CHAIN-088 — MariaDB server with public endpoint + SSL off¶
Summary
Severity: High · Likelihood: Medium · Logic: ALL
Why this chain matters¶
A MariaDB flexible server is reachable over the public internet and client SSL enforcement is disabled. An attacker who obtains the connection string gets clear-text credentials over the wire, and on-path adversaries can sniff traffic too.
Component rules¶
This chain fires when its trigger conditions are met by the following rules.

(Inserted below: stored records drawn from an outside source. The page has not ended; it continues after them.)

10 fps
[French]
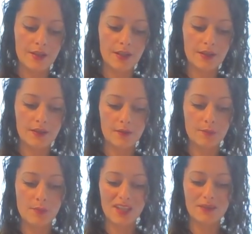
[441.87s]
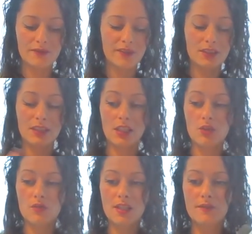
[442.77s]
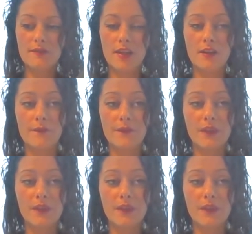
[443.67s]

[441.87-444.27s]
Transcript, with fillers: être, mettre, enfin, il y a quelque chose qui va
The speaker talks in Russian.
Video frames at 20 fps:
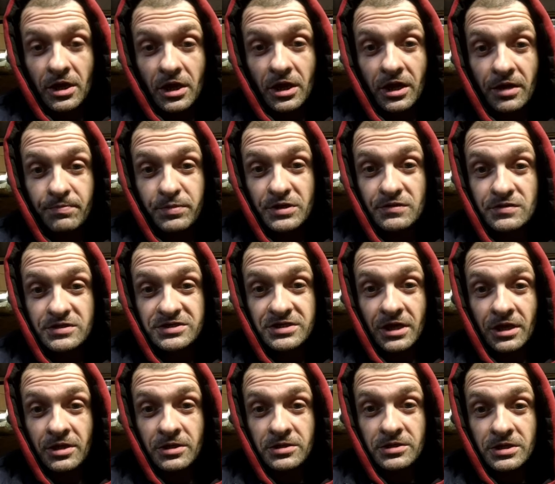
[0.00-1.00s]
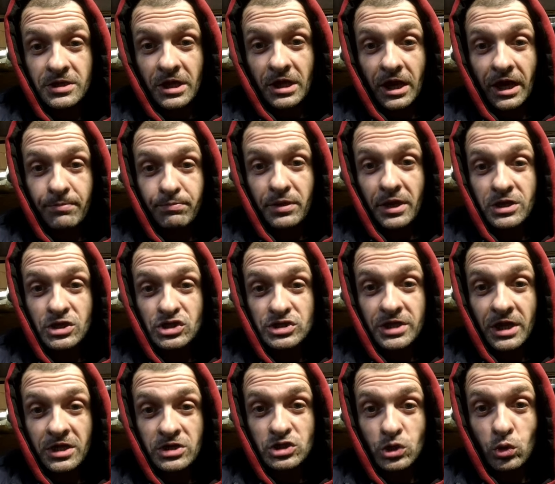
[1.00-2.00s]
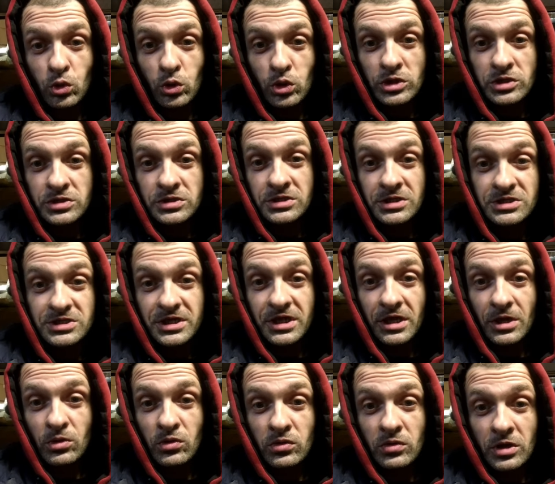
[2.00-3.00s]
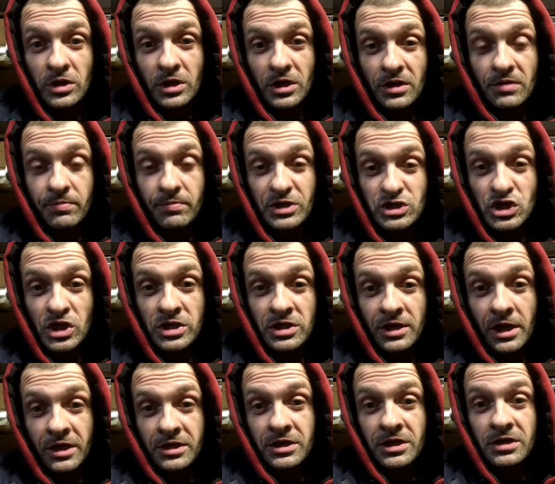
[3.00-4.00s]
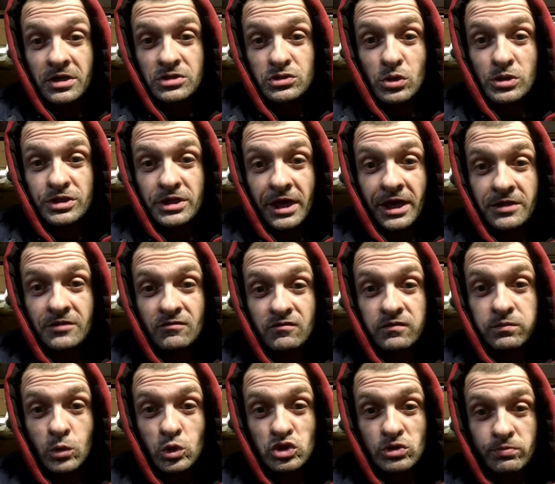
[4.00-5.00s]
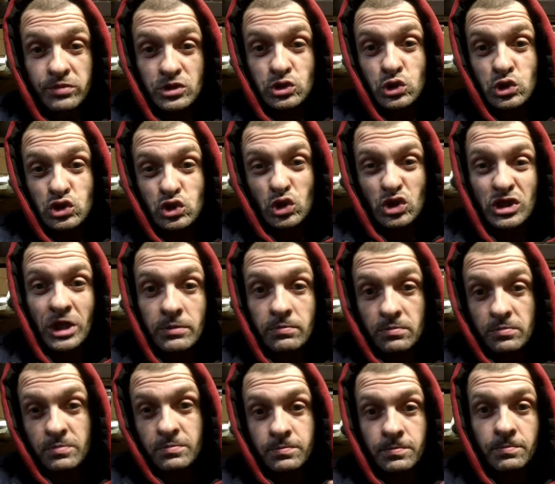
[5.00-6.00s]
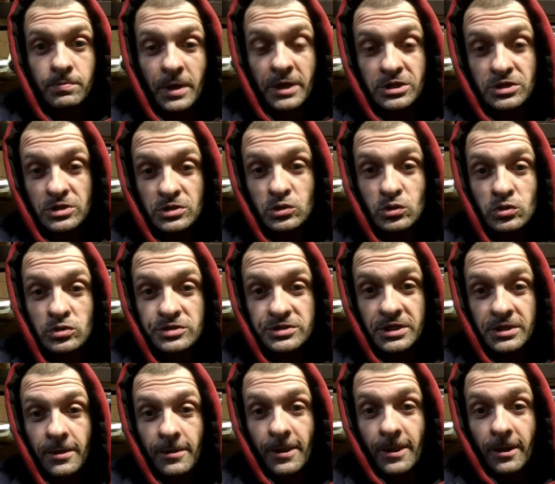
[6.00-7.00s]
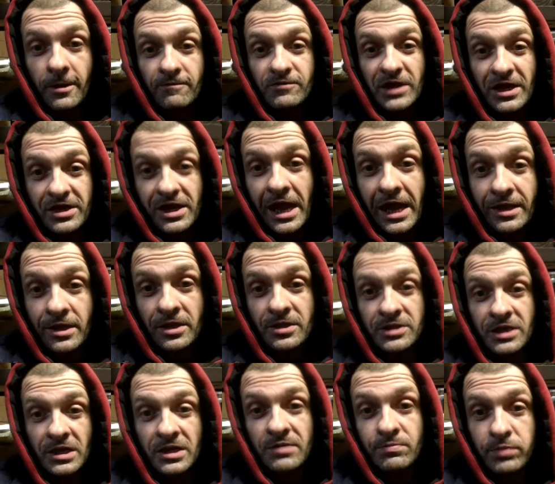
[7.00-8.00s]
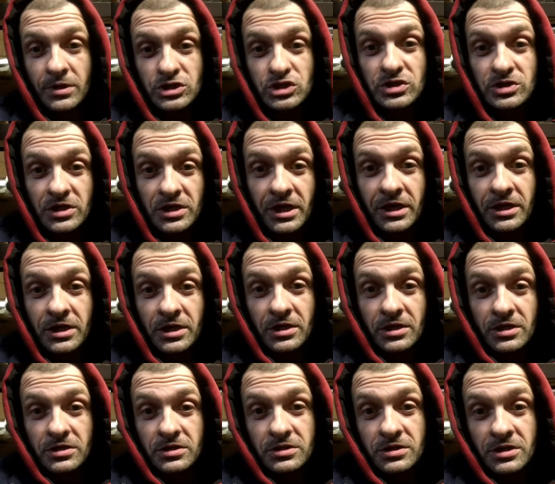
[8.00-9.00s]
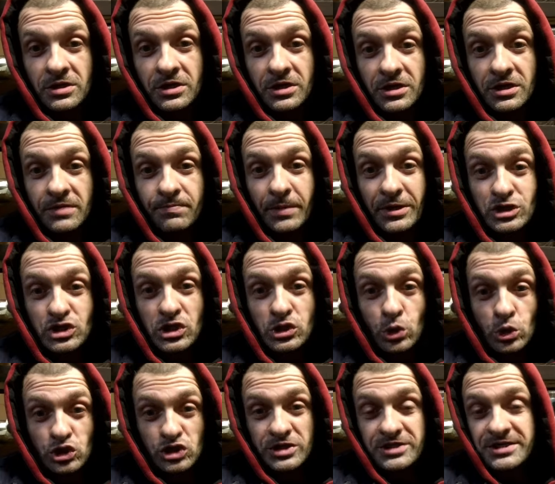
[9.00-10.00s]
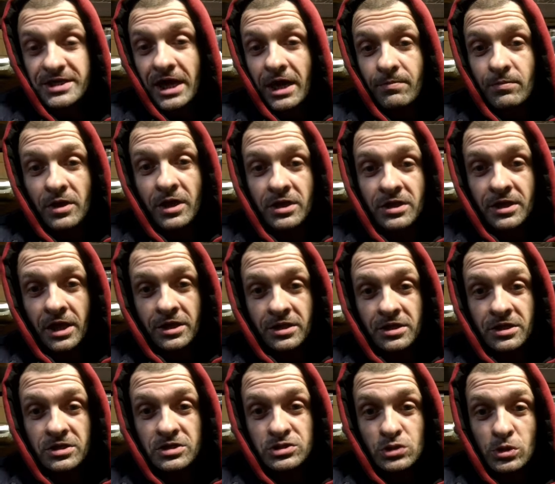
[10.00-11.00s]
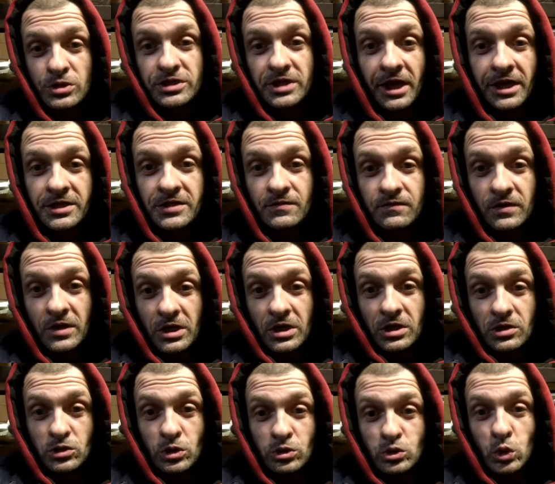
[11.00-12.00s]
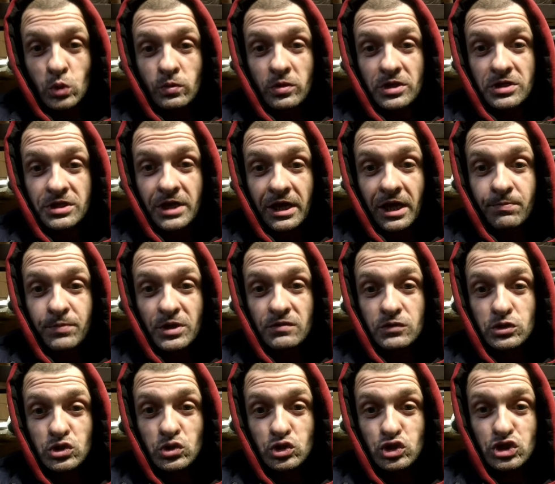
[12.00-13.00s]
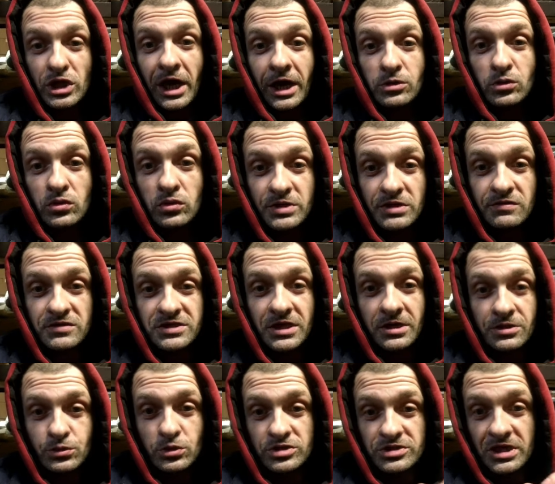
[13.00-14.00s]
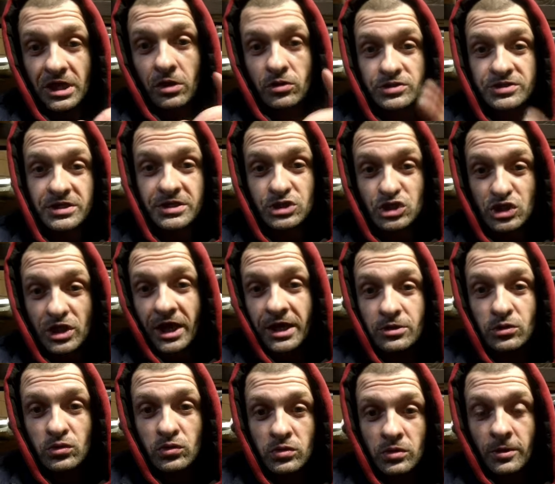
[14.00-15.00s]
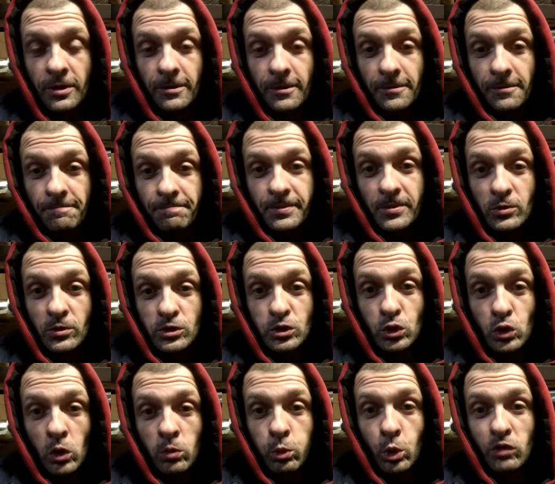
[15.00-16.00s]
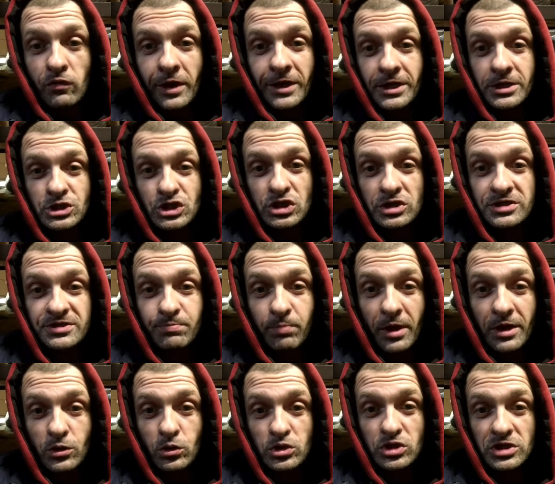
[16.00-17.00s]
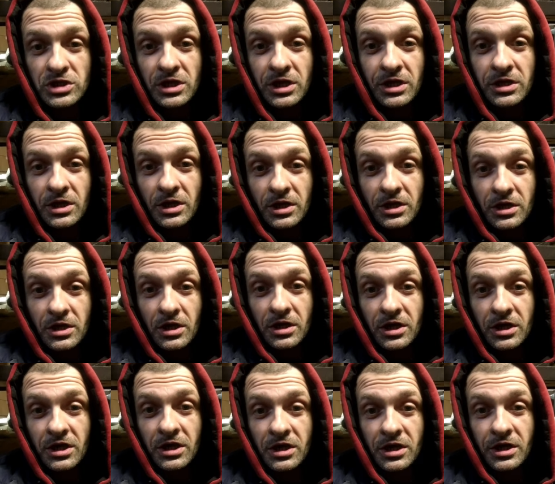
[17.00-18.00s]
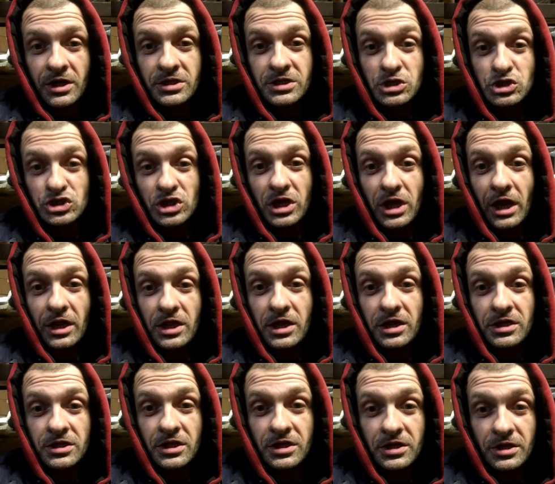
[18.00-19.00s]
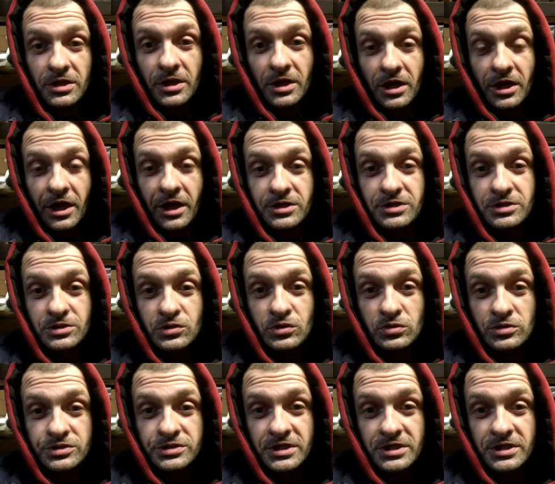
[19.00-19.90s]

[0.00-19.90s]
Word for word: А, привязал, опять же, также ходит неделю, почти никаких результатов. Может быть, чуть-чуть там оттянулся. Вторая неделя пошла, Э, почти то же самое, никаких результатов. Но он думает... Да, я привяжу штангу. Привязал, друзья, он себе штангу. Ну вот. У него буквально через пару дней э, ниже колена оттянулся.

Click any rule to see its detection logic and compliance mappings.
| Rule ID | Role |
|---|---|
zt_data_030 |
Trigger |
zt_net_002 |
Trigger |
Attack walkthrough¶
Step 1 — Locate the connection string in an app repo.¶
Actor: Attacker
MITRE ATT&CK: T1552.001
Enabled by: zt_data_030
Attacker gain: Valid DB credentials.
Step 2 — Connect over plaintext; read any table.¶
Actor: Attacker
MITRE ATT&CK: T1040
Enabled by: zt_net_002
Attacker gain: Database content + sniffable session for follow-on creds.
Blast radius¶
| Initial access | Internet reachability + creds. |
| Max privilege | DB user role. |
| Data at risk | MariaDB databases |
| Services at risk | Dependent apps |
How the logic works¶
The chain fires only when every rule above has at least one finding in the current scan. Missing any one rule breaks the chain — so remediating any single step disrupts the attack path.